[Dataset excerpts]

* * *

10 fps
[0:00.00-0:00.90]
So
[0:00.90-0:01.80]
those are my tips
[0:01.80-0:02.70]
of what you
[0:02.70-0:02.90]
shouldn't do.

* * *

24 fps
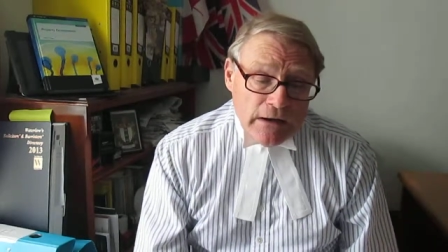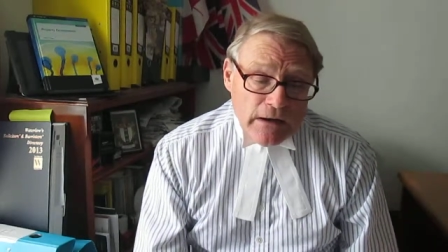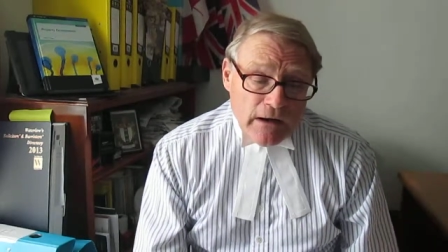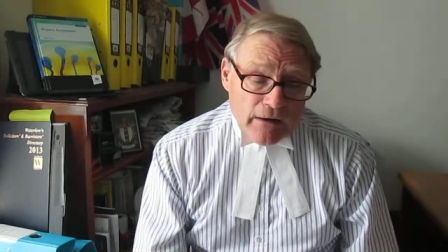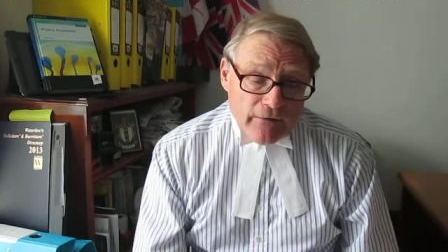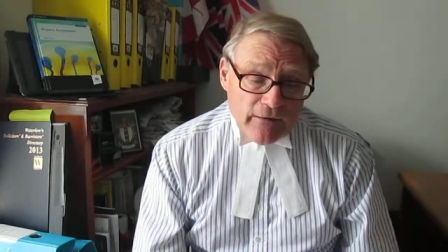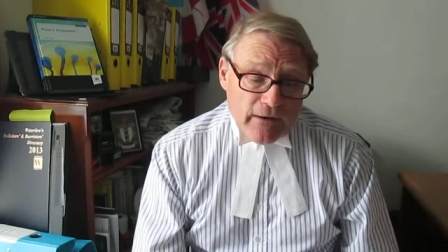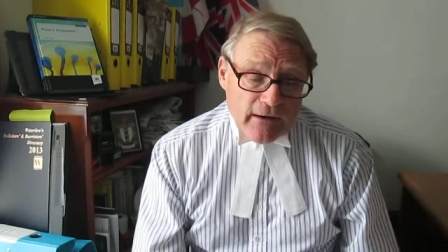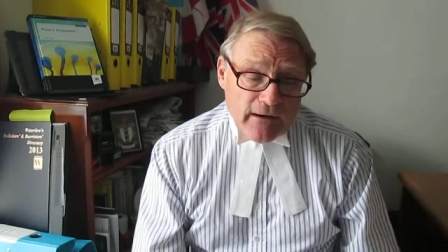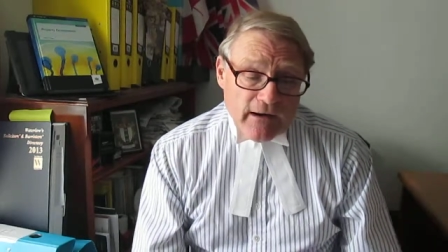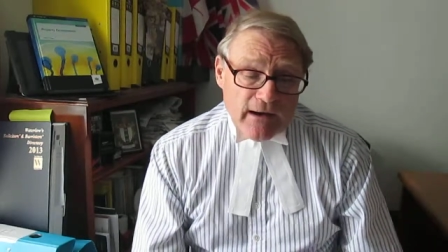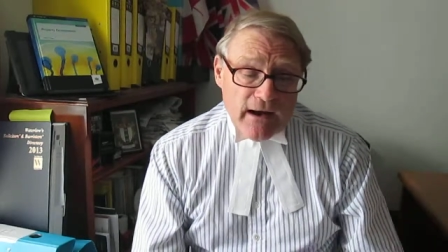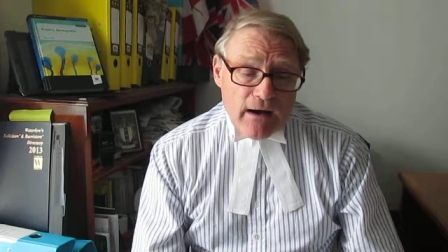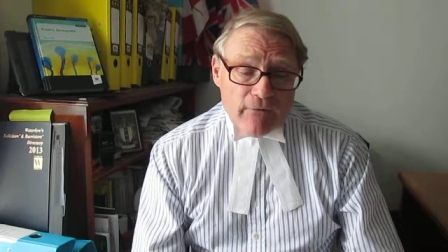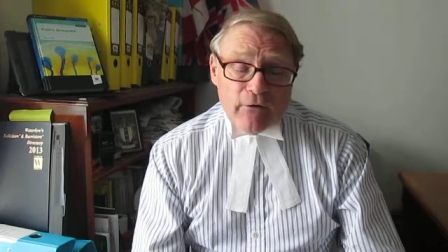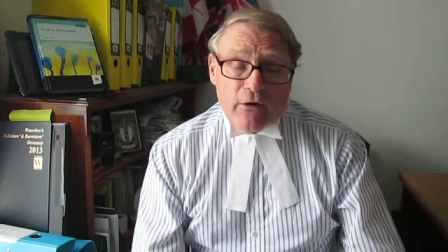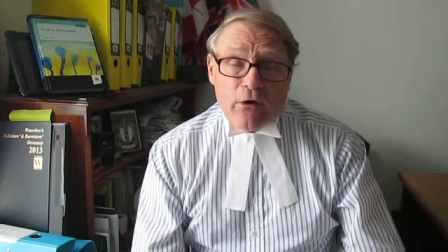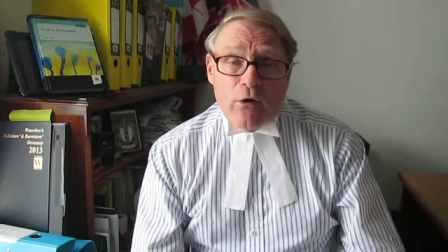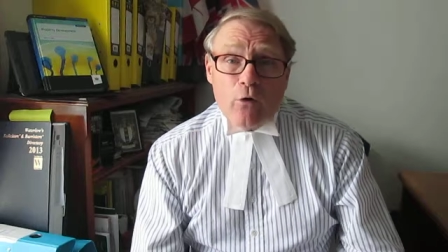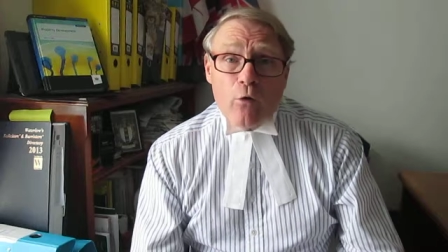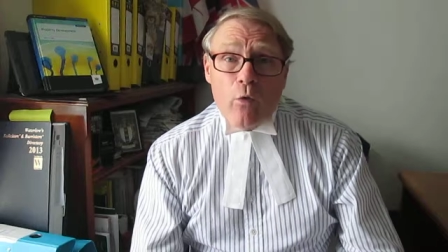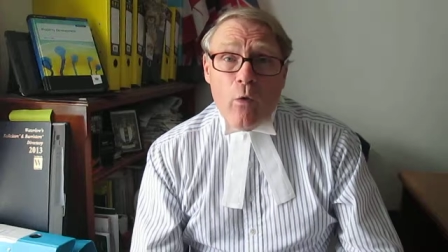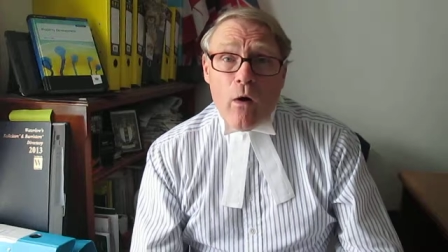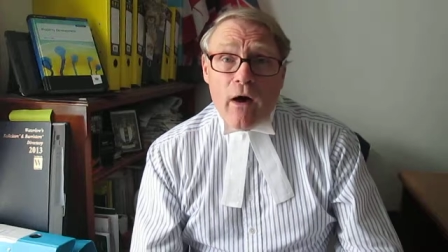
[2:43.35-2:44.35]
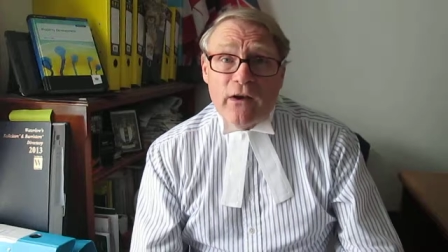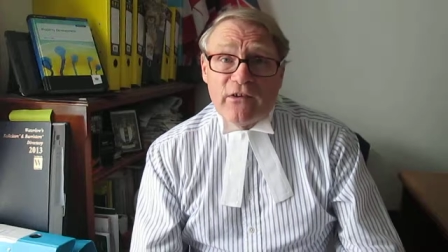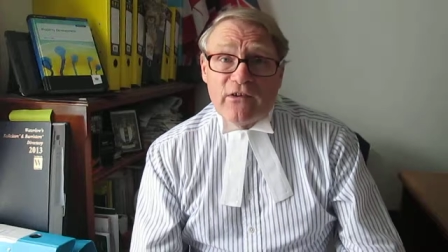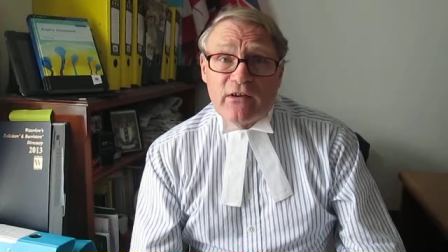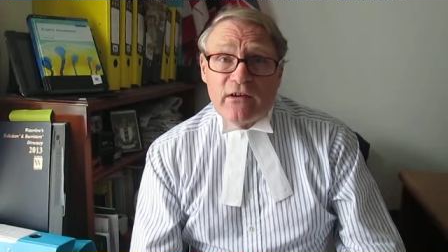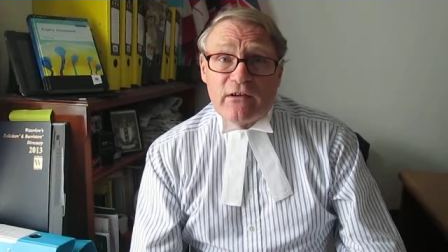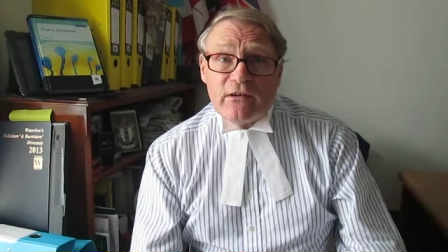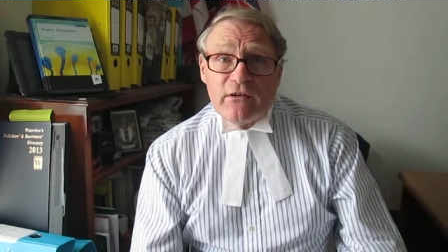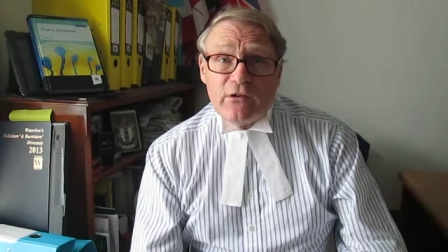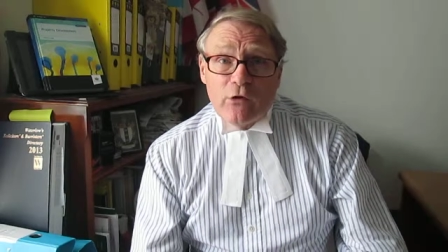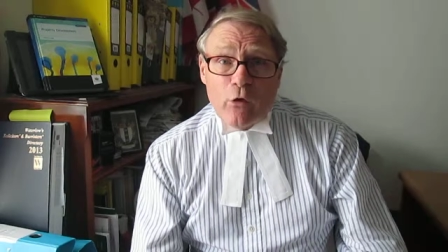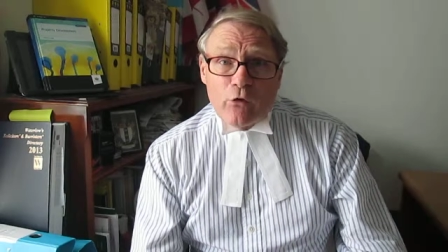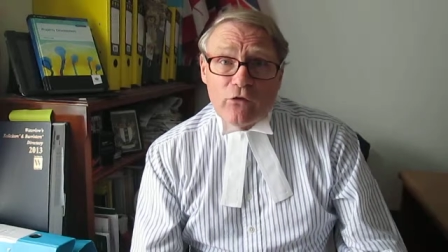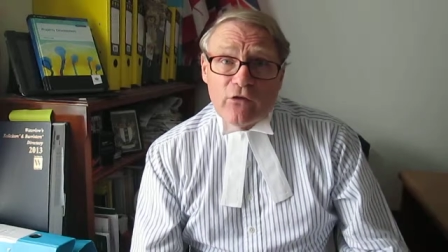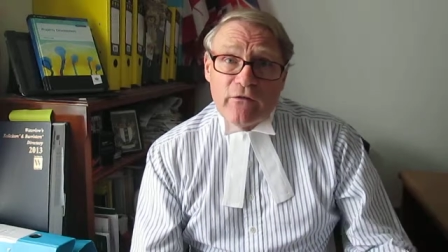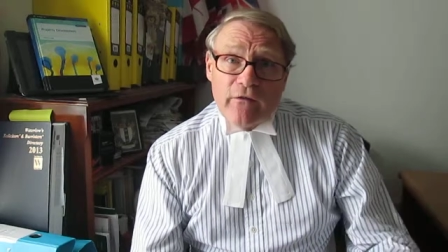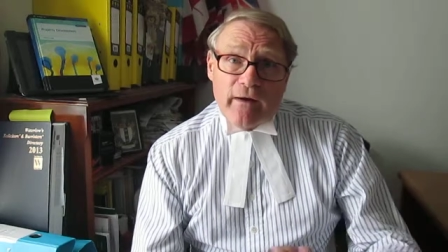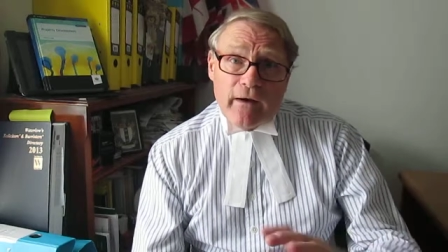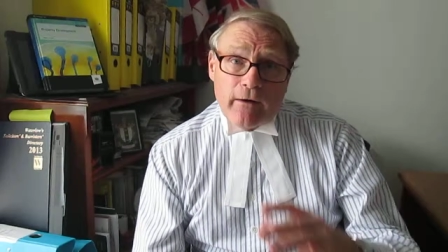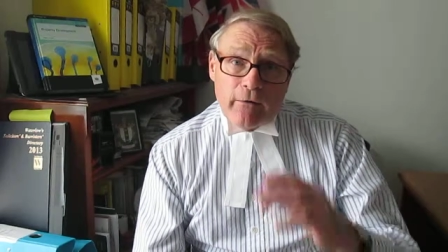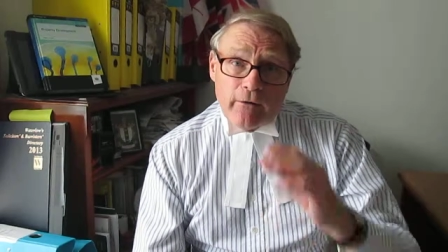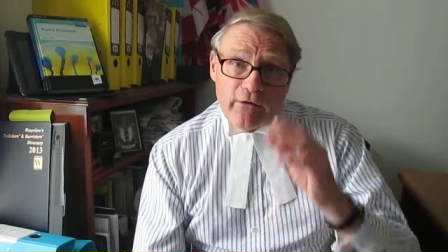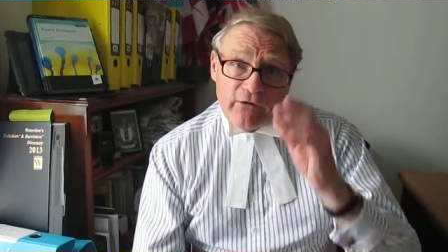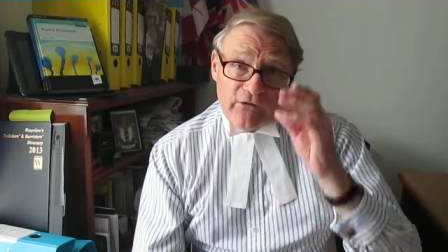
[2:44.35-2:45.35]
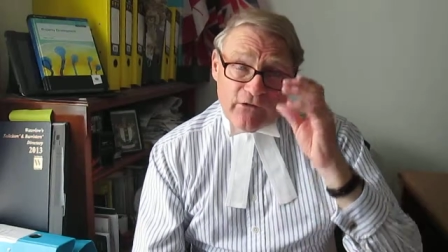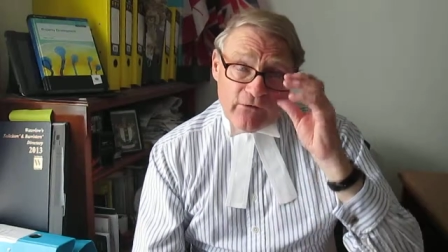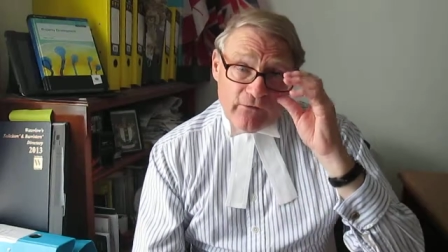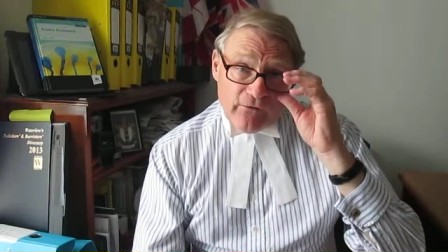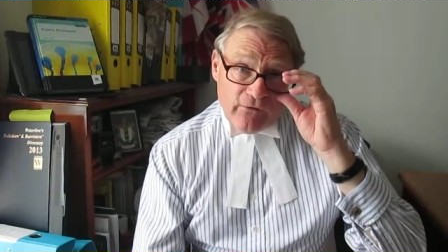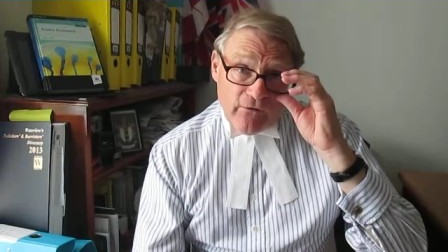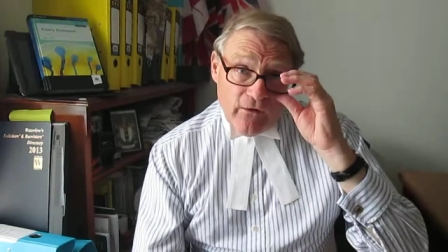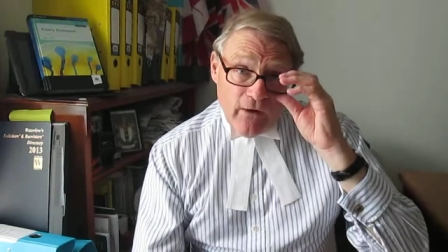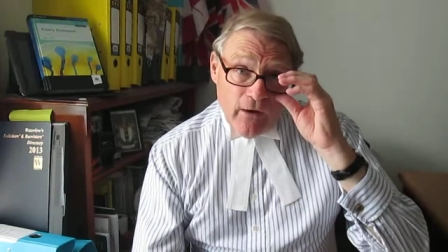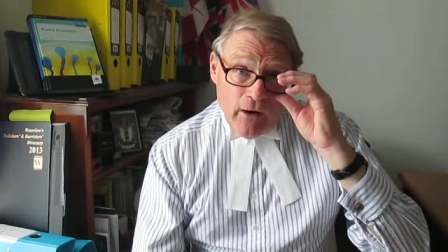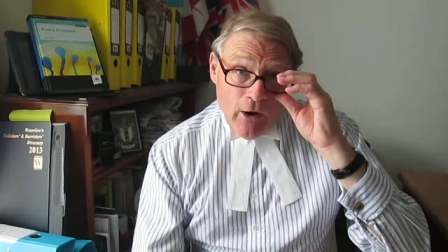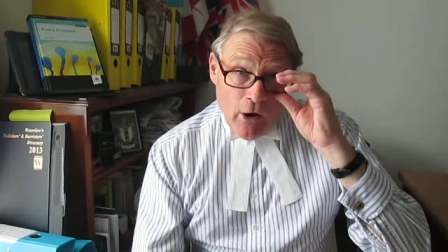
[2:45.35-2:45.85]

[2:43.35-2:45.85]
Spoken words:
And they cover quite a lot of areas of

* * *

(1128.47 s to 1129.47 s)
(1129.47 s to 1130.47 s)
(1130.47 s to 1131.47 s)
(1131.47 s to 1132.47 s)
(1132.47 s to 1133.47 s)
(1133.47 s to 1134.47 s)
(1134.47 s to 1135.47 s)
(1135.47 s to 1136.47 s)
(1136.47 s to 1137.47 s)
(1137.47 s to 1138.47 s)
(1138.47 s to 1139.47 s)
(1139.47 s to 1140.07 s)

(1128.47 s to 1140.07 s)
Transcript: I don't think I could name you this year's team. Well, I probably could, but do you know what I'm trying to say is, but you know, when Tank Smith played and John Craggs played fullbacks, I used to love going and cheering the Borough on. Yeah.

* * *

What to work on: Once you find the line with "(1130.47 s to 1131.47 s)" above, print it and every line after it up to and including the line with "(1128.47 s to 1140.07 s)", exactly as written and nothing else.

Your solution:
(1130.47 s to 1131.47 s)
(1131.47 s to 1132.47 s)
(1132.47 s to 1133.47 s)
(1133.47 s to 1134.47 s)
(1134.47 s to 1135.47 s)
(1135.47 s to 1136.47 s)
(1136.47 s to 1137.47 s)
(1137.47 s to 1138.47 s)
(1138.47 s to 1139.47 s)
(1139.47 s to 1140.07 s)

(1128.47 s to 1140.07 s)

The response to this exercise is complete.